The Hubble Space Telescope has an eight-foot wide mirror that surgeon-outfitted physicists scrub to remove any dust particles before it launches into outer space. As the mirror gazes into space, it opens its eye for 20 minutes at a time, absorbing every bit of light to see the faintest of stellar objects.
But there’s a physical limit to how much detail can be discerned with all these photons, which means even the Hubble gets a lot of what’s known as noise, or static in the picture eventually. Which is why a team of Swiss researchers has developed a neural network–an artificial intelligence that plays out across a human-inspired digital brain–that has learned how to take fuzzy telephotography and turn it into sharp, discernible images.
To develop the system, the researchers built two neural nets and made them compete (a dark but fairly typical way that scientists develop the best neural nets). They were each trained on the same set of data, which included perfect images of galaxies and nebula spotted through telescopes alongside Photoshop-fuzzified alternatives.
How did the best system do? You can see the images for yourself here. On the left are examples of the training set, which includes the original photograph and the Photoshopped distortion. On the right you’ll see the image that the net was able to reproduce from a trained guess, along with the “deconvolution” method–essentially image-fix algorithms–that NASA has deployed in the past.
The amazing part? The net was able to reproduce the faintest, most delicate structures. “It is able to recover details that the deconvolution cannot, such as star-forming regions, dust lanes, and the shape of spiral arms,” write the researchers. You can see this for yourself in the testing above. A spiral galaxy’s wispy arms are cut off by deconvolution but glow with an ethereal presence when reproduced by the neural net.

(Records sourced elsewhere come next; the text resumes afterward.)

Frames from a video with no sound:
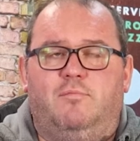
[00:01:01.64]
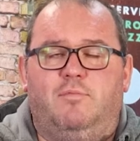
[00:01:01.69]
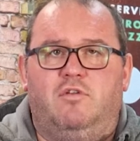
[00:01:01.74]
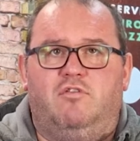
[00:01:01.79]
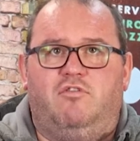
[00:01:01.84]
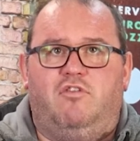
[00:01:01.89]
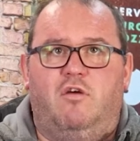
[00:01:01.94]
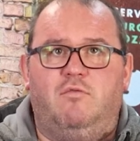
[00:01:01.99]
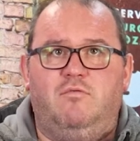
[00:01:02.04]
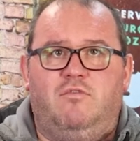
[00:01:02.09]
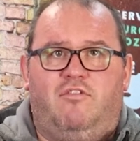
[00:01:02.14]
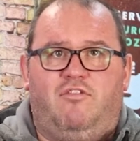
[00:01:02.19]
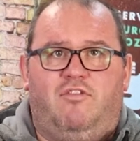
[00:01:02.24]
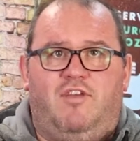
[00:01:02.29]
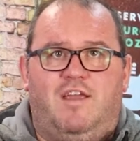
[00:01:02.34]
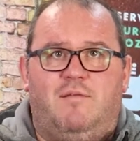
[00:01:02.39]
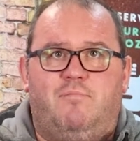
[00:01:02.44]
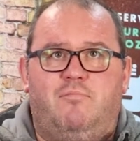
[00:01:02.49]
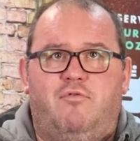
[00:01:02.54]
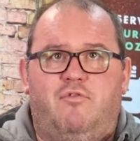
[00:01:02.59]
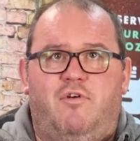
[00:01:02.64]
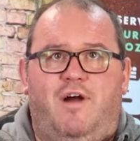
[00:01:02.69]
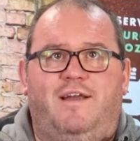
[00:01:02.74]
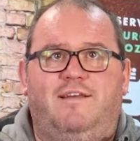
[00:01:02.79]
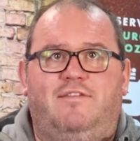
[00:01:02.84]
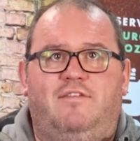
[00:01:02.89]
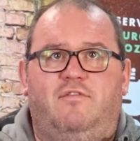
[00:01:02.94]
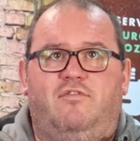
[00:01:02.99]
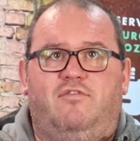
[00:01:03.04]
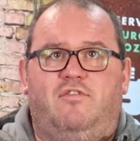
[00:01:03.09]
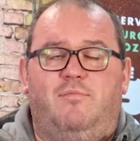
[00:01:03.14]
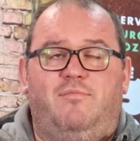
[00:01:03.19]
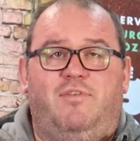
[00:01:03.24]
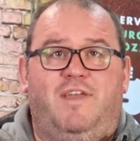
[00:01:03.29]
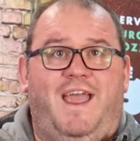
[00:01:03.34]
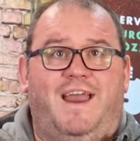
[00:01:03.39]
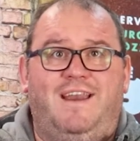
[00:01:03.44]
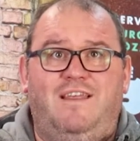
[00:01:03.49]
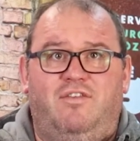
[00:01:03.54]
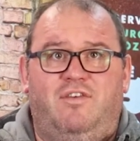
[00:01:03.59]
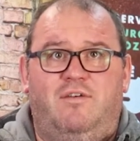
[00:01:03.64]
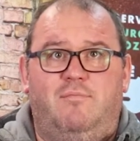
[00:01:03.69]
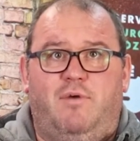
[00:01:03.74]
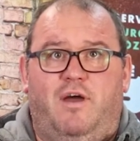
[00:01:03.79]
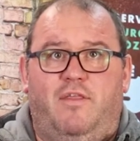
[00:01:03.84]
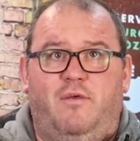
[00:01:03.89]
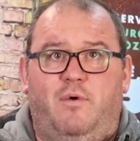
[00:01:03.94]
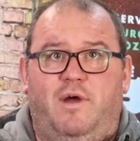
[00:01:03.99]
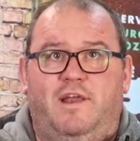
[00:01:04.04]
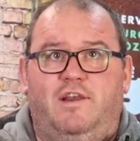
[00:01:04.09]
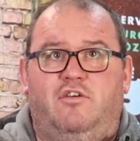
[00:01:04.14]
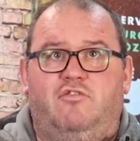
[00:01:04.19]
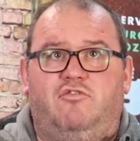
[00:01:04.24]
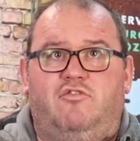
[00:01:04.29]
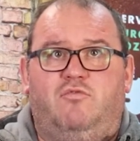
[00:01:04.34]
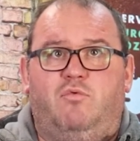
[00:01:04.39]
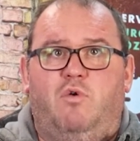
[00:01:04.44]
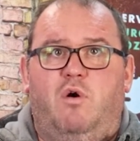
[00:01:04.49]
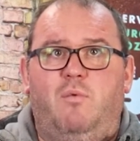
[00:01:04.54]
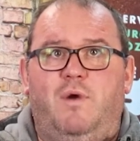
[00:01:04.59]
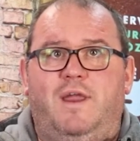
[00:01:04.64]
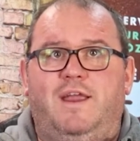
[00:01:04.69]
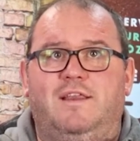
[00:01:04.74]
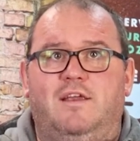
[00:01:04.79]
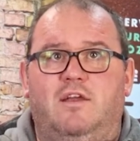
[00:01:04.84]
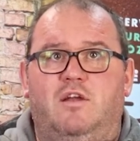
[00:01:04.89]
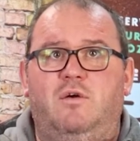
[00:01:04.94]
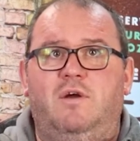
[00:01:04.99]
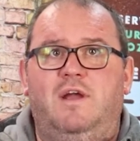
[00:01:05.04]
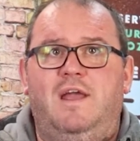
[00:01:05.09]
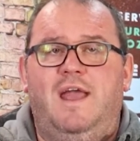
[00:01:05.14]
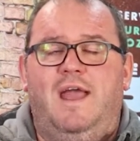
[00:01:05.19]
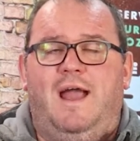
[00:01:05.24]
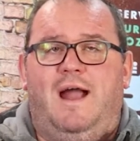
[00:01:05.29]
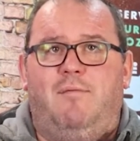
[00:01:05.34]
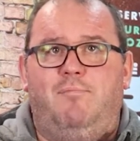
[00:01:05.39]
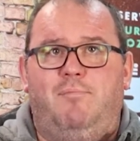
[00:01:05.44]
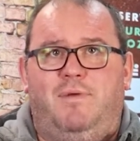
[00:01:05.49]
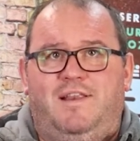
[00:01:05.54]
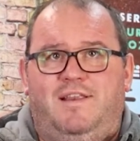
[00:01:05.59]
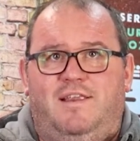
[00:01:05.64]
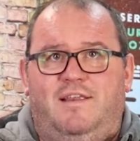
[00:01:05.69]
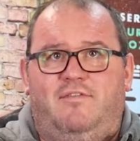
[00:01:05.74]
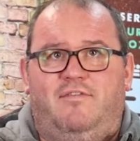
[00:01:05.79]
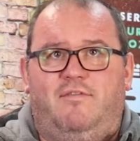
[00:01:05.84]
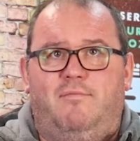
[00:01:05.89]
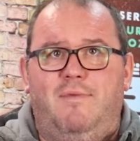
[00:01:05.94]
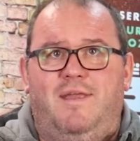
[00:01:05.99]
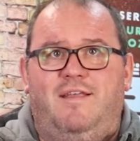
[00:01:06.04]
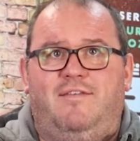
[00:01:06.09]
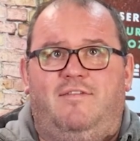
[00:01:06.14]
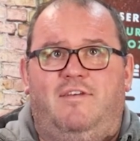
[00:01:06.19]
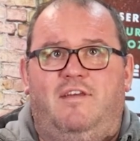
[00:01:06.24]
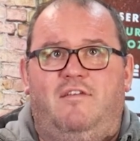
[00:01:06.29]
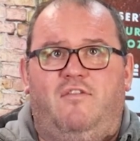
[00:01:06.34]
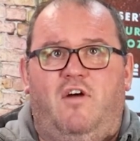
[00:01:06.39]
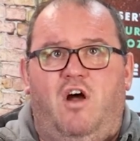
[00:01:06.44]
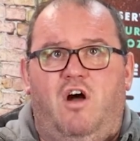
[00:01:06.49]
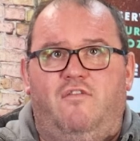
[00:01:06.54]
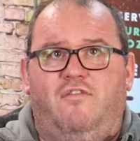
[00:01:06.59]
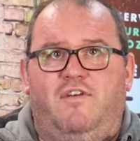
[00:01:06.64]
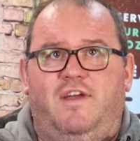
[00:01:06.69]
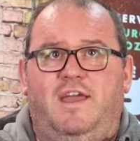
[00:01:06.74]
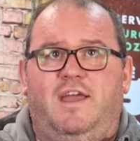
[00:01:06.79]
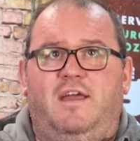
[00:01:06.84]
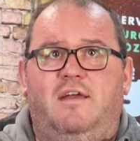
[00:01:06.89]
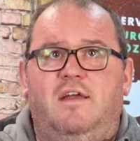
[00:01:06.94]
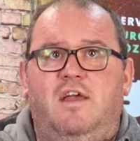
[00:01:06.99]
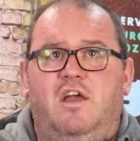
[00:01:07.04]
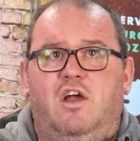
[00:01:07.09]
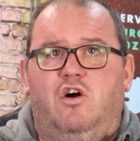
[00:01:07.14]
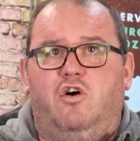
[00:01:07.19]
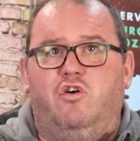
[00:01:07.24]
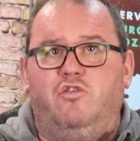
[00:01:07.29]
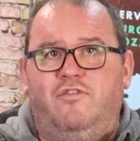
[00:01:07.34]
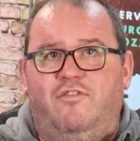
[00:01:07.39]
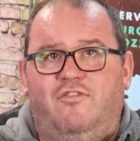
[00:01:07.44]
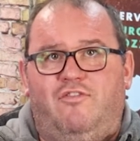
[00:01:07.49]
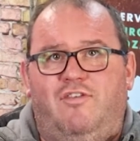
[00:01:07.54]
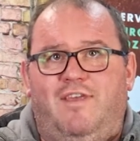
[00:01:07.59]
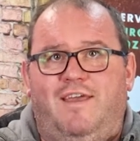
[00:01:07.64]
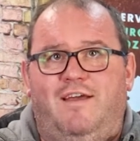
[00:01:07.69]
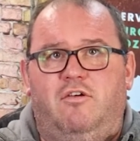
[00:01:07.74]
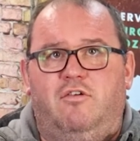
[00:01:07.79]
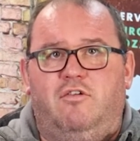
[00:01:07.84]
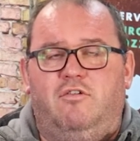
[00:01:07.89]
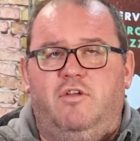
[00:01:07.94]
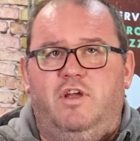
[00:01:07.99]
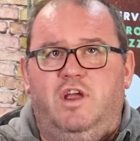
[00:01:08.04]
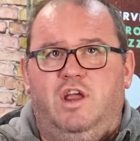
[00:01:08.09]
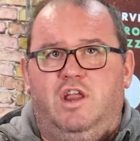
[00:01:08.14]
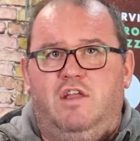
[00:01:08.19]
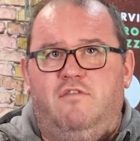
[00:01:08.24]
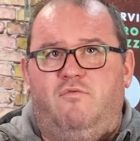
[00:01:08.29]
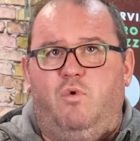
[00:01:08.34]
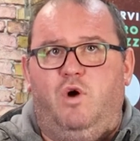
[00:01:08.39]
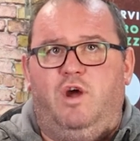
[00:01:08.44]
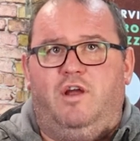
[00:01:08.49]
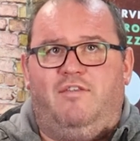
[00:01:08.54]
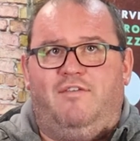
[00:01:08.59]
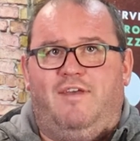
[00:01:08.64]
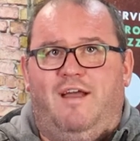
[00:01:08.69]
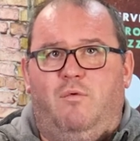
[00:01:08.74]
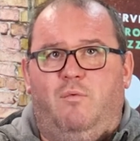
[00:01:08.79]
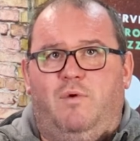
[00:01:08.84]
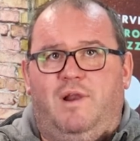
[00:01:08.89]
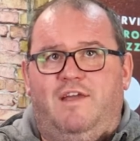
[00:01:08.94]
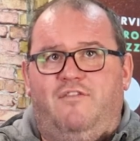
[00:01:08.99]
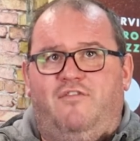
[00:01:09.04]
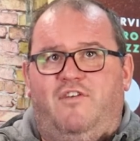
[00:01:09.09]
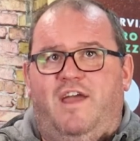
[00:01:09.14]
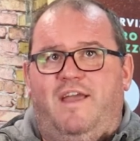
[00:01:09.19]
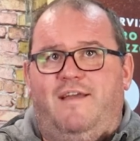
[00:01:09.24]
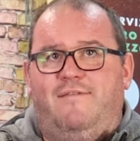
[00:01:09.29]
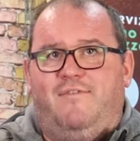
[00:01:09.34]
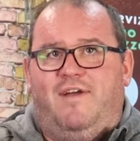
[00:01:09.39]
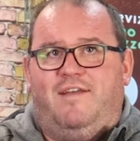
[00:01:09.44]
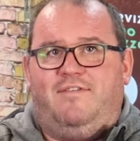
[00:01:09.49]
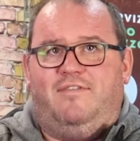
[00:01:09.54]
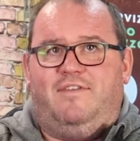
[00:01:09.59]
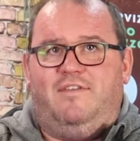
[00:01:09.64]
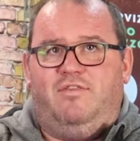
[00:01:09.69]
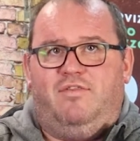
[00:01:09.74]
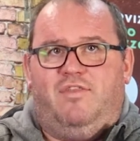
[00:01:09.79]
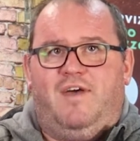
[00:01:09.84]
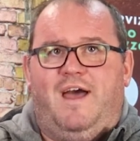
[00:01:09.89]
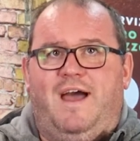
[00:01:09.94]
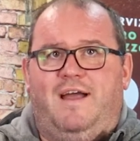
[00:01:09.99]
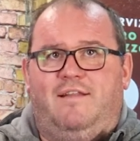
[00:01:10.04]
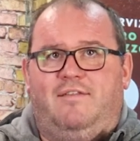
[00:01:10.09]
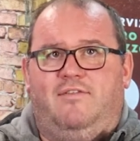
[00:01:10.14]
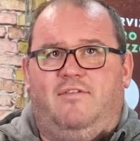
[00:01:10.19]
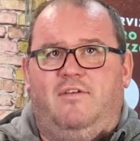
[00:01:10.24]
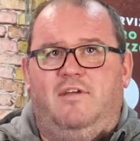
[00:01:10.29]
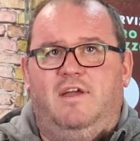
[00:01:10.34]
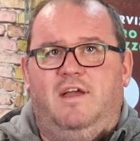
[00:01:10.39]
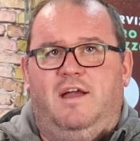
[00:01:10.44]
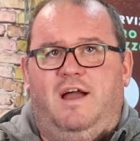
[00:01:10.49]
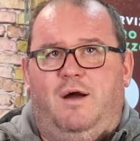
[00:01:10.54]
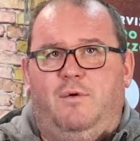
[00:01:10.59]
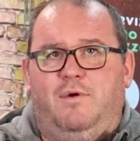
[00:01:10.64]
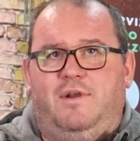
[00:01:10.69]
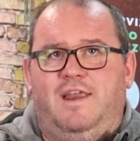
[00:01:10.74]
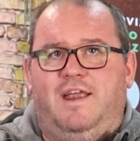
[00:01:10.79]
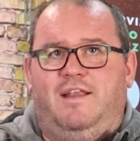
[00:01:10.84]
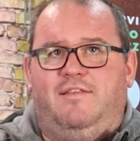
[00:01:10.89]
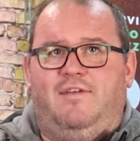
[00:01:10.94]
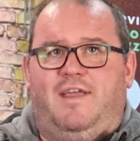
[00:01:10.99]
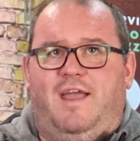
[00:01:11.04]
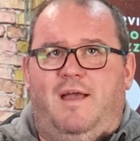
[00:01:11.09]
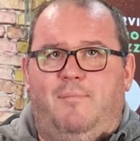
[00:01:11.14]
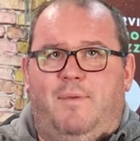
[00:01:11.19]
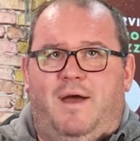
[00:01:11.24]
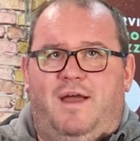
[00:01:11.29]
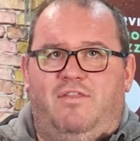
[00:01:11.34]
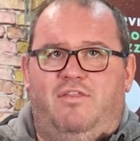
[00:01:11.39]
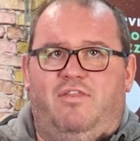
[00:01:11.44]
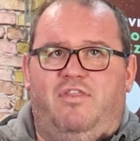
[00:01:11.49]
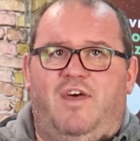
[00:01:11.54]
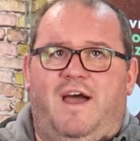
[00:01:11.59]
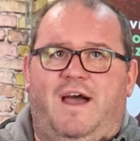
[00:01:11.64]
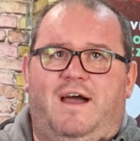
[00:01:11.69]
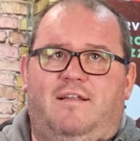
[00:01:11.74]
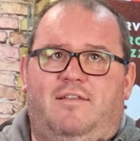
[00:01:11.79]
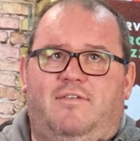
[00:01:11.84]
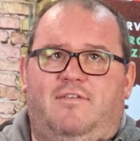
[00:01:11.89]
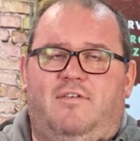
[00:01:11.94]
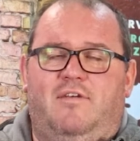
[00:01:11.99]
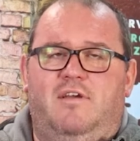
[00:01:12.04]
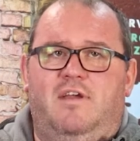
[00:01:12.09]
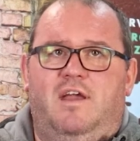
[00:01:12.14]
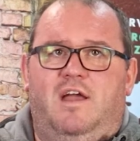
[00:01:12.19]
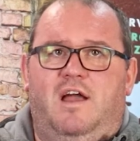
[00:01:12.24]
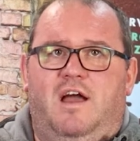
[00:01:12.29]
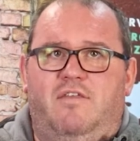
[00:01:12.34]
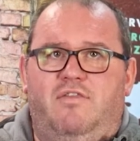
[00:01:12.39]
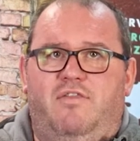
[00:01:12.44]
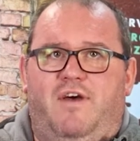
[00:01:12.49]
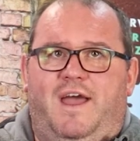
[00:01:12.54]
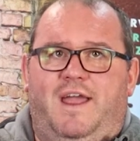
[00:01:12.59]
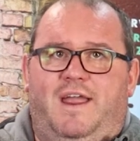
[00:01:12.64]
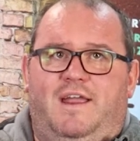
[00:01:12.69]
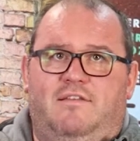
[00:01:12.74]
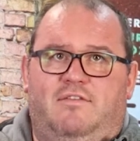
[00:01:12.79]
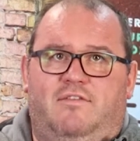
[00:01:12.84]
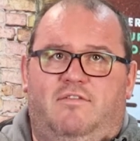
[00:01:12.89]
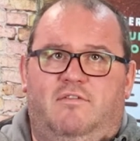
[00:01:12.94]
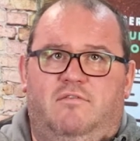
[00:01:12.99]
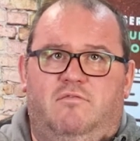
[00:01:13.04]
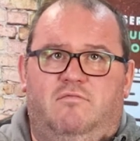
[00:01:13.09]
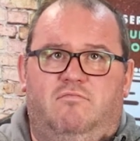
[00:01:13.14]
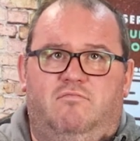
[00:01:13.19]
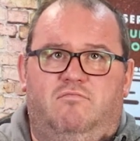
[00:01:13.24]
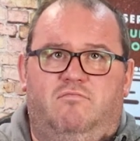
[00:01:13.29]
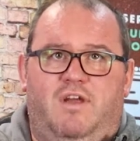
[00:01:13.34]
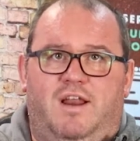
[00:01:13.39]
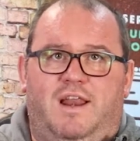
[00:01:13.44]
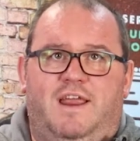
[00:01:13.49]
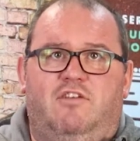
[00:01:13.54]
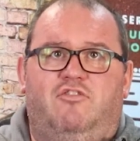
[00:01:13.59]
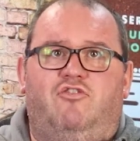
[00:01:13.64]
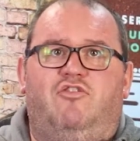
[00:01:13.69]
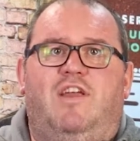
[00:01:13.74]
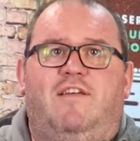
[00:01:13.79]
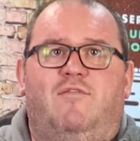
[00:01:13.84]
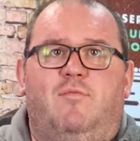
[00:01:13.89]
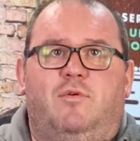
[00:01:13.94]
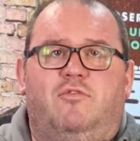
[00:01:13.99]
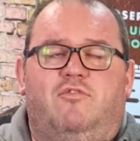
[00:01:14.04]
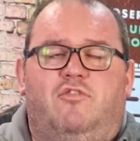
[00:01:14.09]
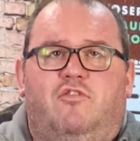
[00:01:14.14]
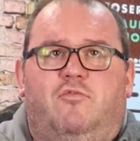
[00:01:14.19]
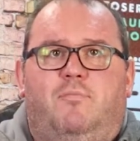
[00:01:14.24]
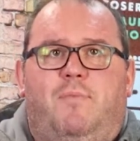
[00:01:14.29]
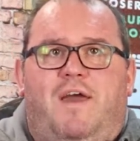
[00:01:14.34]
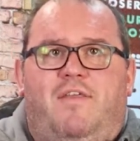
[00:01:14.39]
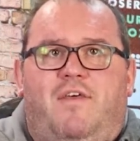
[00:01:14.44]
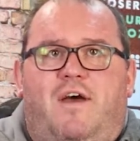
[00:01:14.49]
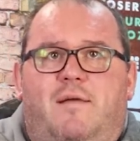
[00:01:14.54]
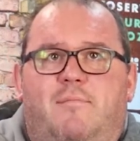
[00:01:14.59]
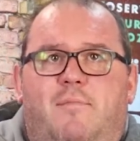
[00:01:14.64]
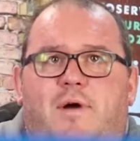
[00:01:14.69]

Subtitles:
But don't see a price of something, anything, by the way, not just what we do, and be dismissive of it until you've worked out, well, if I invested that, I would need to get back that, and that is really achievable. So just bear that in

The system isn’t perfect. Researchers shared several of their “fail” images (which don’t look horrible to the naked eye, to be honest), and admit that even their own neural nets wouldn’t be able to see galaxies under the influence of varying redshifts (or the color shift that occurs as planets and stars get farther and farther away), because they’ve yet to be trained on the information. That’s a fixable problem, but it teases a larger point.
Much like a dictionary only knows the words that have been written inside, making it ignorant to modern slang, so too is a neural net’s knowledge built from very specific sets of information, which mean things we haven’t seen before are harder to parse, or even impossible for the net to identify.
So neural nets may be able to scrub through old Hubble imagery to find new galaxies that fit the common spiral/elliptical/lenticular/irregular designations. But as for discovering the unseen wonders of the universe that have yet to be classified? When the day comes, we may have to spot the aliens ourselves.